━━━━━ EXTRACTED RECORDS

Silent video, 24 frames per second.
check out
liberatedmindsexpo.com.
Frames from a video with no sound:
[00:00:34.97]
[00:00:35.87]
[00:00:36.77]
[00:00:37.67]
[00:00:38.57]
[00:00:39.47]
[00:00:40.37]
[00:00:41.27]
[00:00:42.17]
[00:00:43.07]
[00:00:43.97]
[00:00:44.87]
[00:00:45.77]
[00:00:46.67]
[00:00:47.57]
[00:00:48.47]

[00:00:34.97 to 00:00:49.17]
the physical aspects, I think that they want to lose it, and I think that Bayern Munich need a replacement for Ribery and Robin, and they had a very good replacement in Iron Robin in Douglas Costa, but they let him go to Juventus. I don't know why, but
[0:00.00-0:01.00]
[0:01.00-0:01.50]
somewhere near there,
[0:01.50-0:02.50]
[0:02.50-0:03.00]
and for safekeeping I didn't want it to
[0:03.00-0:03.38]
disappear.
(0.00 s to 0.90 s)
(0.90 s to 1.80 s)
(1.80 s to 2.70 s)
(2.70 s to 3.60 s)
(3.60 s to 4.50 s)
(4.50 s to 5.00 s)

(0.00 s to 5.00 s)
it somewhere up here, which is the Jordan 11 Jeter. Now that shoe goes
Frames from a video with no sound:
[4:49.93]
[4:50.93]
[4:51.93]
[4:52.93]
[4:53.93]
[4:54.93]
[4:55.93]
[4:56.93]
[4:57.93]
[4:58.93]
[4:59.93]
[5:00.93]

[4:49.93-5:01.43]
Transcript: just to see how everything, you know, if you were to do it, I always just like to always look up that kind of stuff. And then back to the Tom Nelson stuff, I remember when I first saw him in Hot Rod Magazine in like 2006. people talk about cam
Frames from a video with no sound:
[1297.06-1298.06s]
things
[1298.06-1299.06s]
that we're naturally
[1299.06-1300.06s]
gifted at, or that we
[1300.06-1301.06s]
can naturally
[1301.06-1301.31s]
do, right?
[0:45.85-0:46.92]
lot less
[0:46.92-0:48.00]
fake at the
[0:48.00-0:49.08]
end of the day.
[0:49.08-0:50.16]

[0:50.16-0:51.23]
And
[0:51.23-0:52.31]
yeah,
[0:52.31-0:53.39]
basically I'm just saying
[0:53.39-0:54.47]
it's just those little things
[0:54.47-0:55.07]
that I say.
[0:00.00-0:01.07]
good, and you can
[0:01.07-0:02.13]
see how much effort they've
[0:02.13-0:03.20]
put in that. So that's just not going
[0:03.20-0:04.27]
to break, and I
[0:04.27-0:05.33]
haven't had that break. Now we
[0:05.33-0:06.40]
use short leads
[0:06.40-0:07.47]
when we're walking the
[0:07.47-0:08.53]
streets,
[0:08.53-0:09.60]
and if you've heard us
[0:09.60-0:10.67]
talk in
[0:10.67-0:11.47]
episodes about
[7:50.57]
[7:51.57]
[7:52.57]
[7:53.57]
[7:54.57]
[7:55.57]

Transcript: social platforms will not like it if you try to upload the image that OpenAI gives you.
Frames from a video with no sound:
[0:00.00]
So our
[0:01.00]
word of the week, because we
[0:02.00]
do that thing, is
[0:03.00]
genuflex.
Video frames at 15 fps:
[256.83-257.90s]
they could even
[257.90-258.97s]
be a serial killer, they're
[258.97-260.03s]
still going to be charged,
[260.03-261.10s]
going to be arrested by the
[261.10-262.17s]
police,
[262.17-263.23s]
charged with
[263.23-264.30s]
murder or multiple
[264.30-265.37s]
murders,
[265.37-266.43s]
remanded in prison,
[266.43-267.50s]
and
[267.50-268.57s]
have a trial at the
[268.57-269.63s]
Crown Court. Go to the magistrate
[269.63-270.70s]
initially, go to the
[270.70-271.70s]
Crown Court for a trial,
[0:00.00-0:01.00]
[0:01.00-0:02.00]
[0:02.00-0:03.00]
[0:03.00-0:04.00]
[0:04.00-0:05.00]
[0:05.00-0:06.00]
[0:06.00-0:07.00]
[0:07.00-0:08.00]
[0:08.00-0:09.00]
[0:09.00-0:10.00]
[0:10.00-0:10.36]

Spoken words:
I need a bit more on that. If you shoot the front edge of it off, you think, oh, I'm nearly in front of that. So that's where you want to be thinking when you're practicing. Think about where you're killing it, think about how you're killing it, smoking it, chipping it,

━━━━━━━━━━

# [DIRECTIONS]
If a line appears above, it belongs in your answer, printed exactly.

# [OUTPUT FOR THIS TASK]
Silent video, 24 frames per second.
check out
liberatedmindsexpo.com.
Frames from a video with no sound:
[00:00:34.97]
[00:00:35.87]
[00:00:36.77]
[00:00:37.67]
[00:00:38.57]
[00:00:39.47]
[00:00:40.37]
[00:00:41.27]
[00:00:42.17]
[00:00:43.07]
[00:00:43.97]
[00:00:44.87]
[00:00:45.77]
[00:00:46.67]
[00:00:47.57]
[00:00:48.47]

[00:00:34.97 to 00:00:49.17]
the physical aspects, I think that they want to lose it, and I think that Bayern Munich need a replacement for Ribery and Robin, and they had a very good replacement in Iron Robin in Douglas Costa, but they let him go to Juventus. I don't know why, but
[0:00.00-0:01.00]
[0:01.00-0:01.50]
somewhere near there,
[0:01.50-0:02.50]
[0:02.50-0:03.00]
and for safekeeping I didn't want it to
[0:03.00-0:03.38]
disappear.
(0.00 s to 0.90 s)
(0.90 s to 1.80 s)
(1.80 s to 2.70 s)
(2.70 s to 3.60 s)
(3.60 s to 4.50 s)
(4.50 s to 5.00 s)

(0.00 s to 5.00 s)
it somewhere up here, which is the Jordan 11 Jeter. Now that shoe goes
Frames from a video with no sound:
[4:49.93]
[4:50.93]
[4:51.93]
[4:52.93]
[4:53.93]
[4:54.93]
[4:55.93]
[4:56.93]
[4:57.93]
[4:58.93]
[4:59.93]
[5:00.93]

[4:49.93-5:01.43]
Transcript: just to see how everything, you know, if you were to do it, I always just like to always look up that kind of stuff. And then back to the Tom Nelson stuff, I remember when I first saw him in Hot Rod Magazine in like 2006. people talk about cam
Frames from a video with no sound:
[1297.06-1298.06s]
things
[1298.06-1299.06s]
that we're naturally
[1299.06-1300.06s]
gifted at, or that we
[1300.06-1301.06s]
can naturally
[1301.06-1301.31s]
do, right?
[0:45.85-0:46.92]
lot less
[0:46.92-0:48.00]
fake at the
[0:48.00-0:49.08]
end of the day.
[0:49.08-0:50.16]

[0:50.16-0:51.23]
And
[0:51.23-0:52.31]
yeah,
[0:52.31-0:53.39]
basically I'm just saying
[0:53.39-0:54.47]
it's just those little things
[0:54.47-0:55.07]
that I say.
[0:00.00-0:01.07]
good, and you can
[0:01.07-0:02.13]
see how much effort they've
[0:02.13-0:03.20]
put in that. So that's just not going
[0:03.20-0:04.27]
to break, and I
[0:04.27-0:05.33]
haven't had that break. Now we
[0:05.33-0:06.40]
use short leads
[0:06.40-0:07.47]
when we're walking the
[0:07.47-0:08.53]
streets,
[0:08.53-0:09.60]
and if you've heard us
[0:09.60-0:10.67]
talk in
[0:10.67-0:11.47]
episodes about
[7:50.57]
[7:51.57]
[7:52.57]
[7:53.57]
[7:54.57]
[7:55.57]

Transcript: social platforms will not like it if you try to upload the image that OpenAI gives you.
Frames from a video with no sound:
[0:00.00]
So our
[0:01.00]
word of the week, because we
[0:02.00]
do that thing, is
[0:03.00]
genuflex.
Video frames at 15 fps:
[256.83-257.90s]
they could even
[257.90-258.97s]
be a serial killer, they're
[258.97-260.03s]
still going to be charged,
[260.03-261.10s]
going to be arrested by the
[261.10-262.17s]
police,
[262.17-263.23s]
charged with
[263.23-264.30s]
murder or multiple
[264.30-265.37s]
murders,
[265.37-266.43s]
remanded in prison,
[266.43-267.50s]
and
[267.50-268.57s]
have a trial at the
[268.57-269.63s]
Crown Court. Go to the magistrate
[269.63-270.70s]
initially, go to the
[270.70-271.70s]
Crown Court for a trial,
[0:00.00-0:01.00]
[0:01.00-0:02.00]
[0:02.00-0:03.00]
[0:03.00-0:04.00]
[0:04.00-0:05.00]
[0:05.00-0:06.00]
[0:06.00-0:07.00]
[0:07.00-0:08.00]
[0:08.00-0:09.00]
[0:09.00-0:10.00]
[0:10.00-0:10.36]

Spoken words:
I need a bit more on that. If you shoot the front edge of it off, you think, oh, I'm nearly in front of that. So that's where you want to be thinking when you're practicing. Think about where you're killing it, think about how you're killing it, smoking it, chipping it,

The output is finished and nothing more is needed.